Data to use ▸
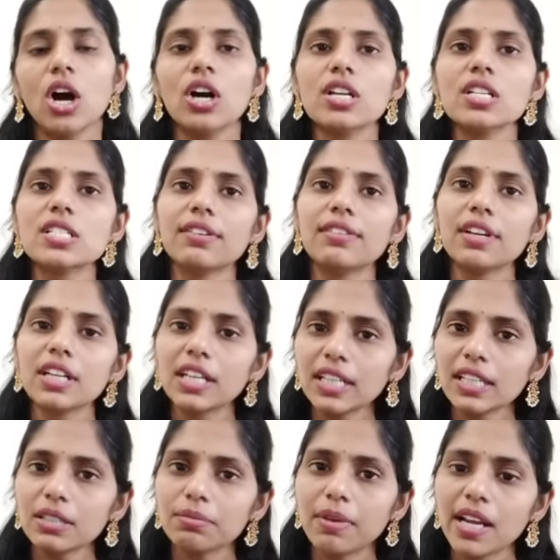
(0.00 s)
On
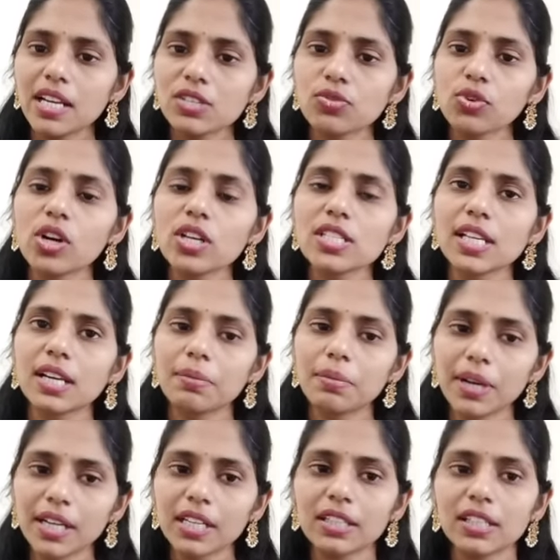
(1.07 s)
17th March we are
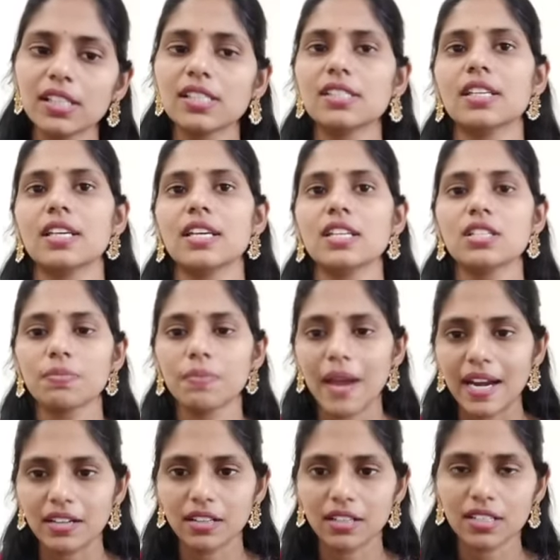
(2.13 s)
celebrating the St.
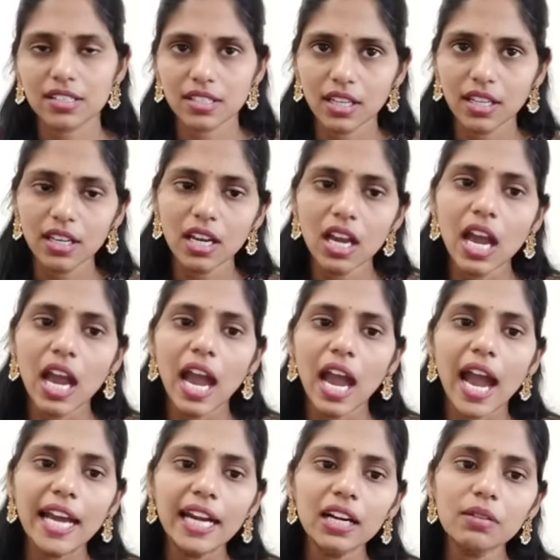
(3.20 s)
Patrick's Day
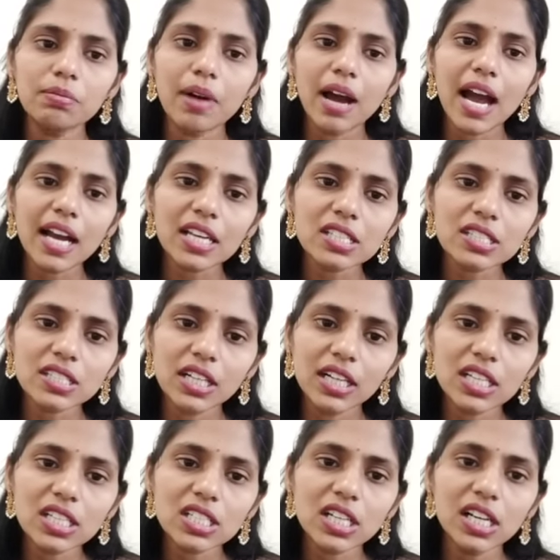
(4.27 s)
and it marks
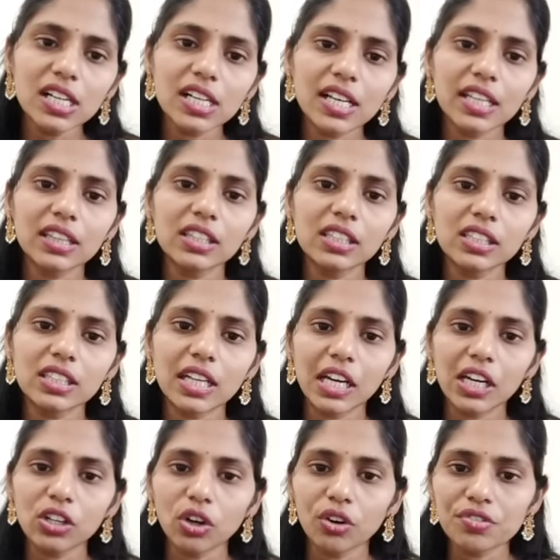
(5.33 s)
traditional death
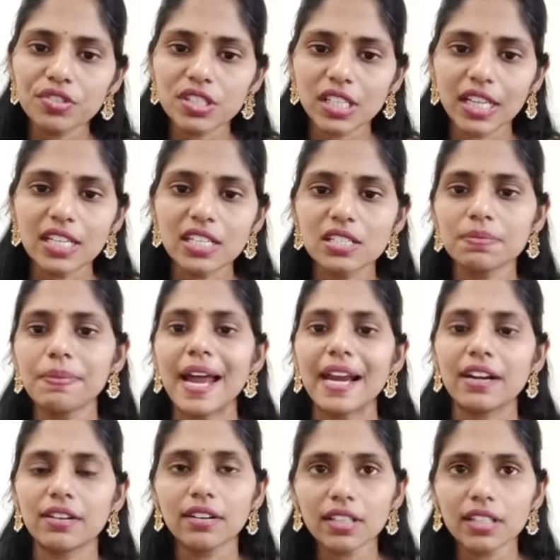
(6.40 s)
date of St.
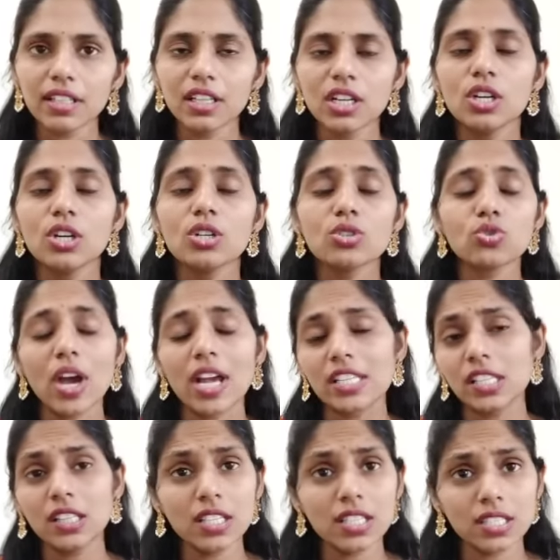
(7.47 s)
Patrick. So
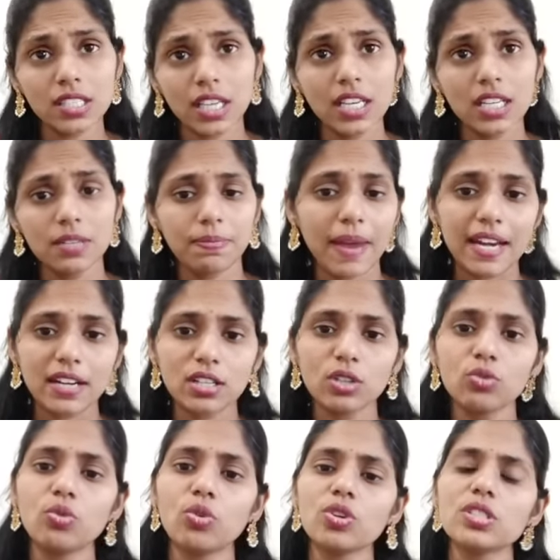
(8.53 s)
actually this St.
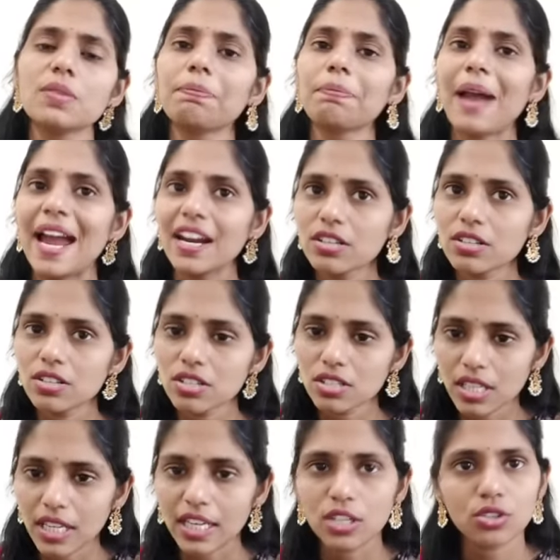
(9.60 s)
Patrick was the patron
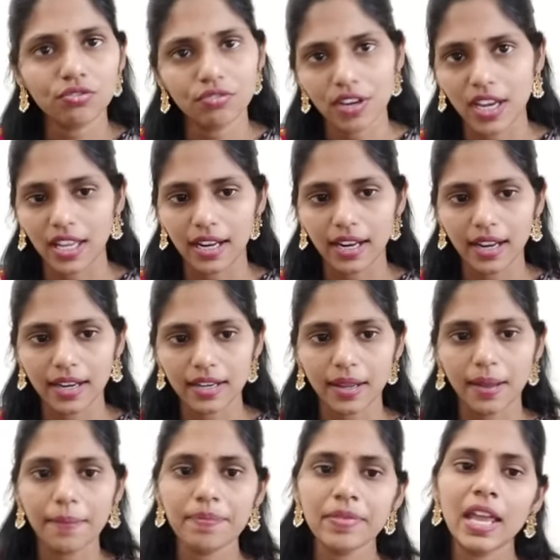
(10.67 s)
saint of Ireland.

Task details ▸ An exact reproduction of all the records is required, with no pictures included.

Written response ▸
(0.00 s)
On
(1.07 s)
17th March we are
(2.13 s)
celebrating the St.
(3.20 s)
Patrick's Day
(4.27 s)
and it marks
(5.33 s)
traditional death
(6.40 s)
date of St.
(7.47 s)
Patrick. So
(8.53 s)
actually this St.
(9.60 s)
Patrick was the patron
(10.67 s)
saint of Ireland.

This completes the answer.